DATA RECORDS —

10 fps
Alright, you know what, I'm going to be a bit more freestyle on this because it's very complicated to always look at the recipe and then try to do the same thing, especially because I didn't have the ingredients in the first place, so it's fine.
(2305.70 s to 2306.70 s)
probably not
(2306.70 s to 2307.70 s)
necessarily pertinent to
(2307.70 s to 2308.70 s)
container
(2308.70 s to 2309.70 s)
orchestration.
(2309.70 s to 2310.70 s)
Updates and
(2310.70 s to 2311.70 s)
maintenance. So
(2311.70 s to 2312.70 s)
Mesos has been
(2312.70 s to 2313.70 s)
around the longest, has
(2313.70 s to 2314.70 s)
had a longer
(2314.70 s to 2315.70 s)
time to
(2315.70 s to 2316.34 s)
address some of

DIRECTIONS FOR THIS TASK — Find where "(2306.70 s to 2307.70 s)" occurs in the data, and please write out that line through the last line exactly, with nothing else.

TASK ANSWER —
(2306.70 s to 2307.70 s)
necessarily pertinent to
(2307.70 s to 2308.70 s)
container
(2308.70 s to 2309.70 s)
orchestration.
(2309.70 s to 2310.70 s)
Updates and
(2310.70 s to 2311.70 s)
maintenance. So
(2311.70 s to 2312.70 s)
Mesos has been
(2312.70 s to 2313.70 s)
around the longest, has
(2313.70 s to 2314.70 s)
had a longer
(2314.70 s to 2315.70 s)
time to
(2315.70 s to 2316.34 s)
address some of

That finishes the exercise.